((

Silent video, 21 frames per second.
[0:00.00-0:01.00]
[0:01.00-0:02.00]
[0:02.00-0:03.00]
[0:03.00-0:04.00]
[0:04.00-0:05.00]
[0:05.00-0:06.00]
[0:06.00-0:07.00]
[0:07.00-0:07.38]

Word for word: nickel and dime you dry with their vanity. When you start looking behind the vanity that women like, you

))
((

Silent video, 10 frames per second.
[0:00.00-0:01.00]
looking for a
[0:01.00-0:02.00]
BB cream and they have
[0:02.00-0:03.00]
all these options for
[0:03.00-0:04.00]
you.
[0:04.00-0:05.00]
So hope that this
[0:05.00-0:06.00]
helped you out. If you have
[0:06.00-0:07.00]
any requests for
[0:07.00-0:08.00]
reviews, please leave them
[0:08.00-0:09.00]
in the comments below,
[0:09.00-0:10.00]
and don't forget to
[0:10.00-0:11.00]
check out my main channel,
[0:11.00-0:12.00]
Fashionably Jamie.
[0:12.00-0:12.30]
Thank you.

))

◆ WORK TO BE COMPLETED
What lines of the listing above hold "video"? Copy all of them.

◆ ANSWER TO THIS EXERCISE
Silent video, 21 frames per second.
Silent video, 10 frames per second.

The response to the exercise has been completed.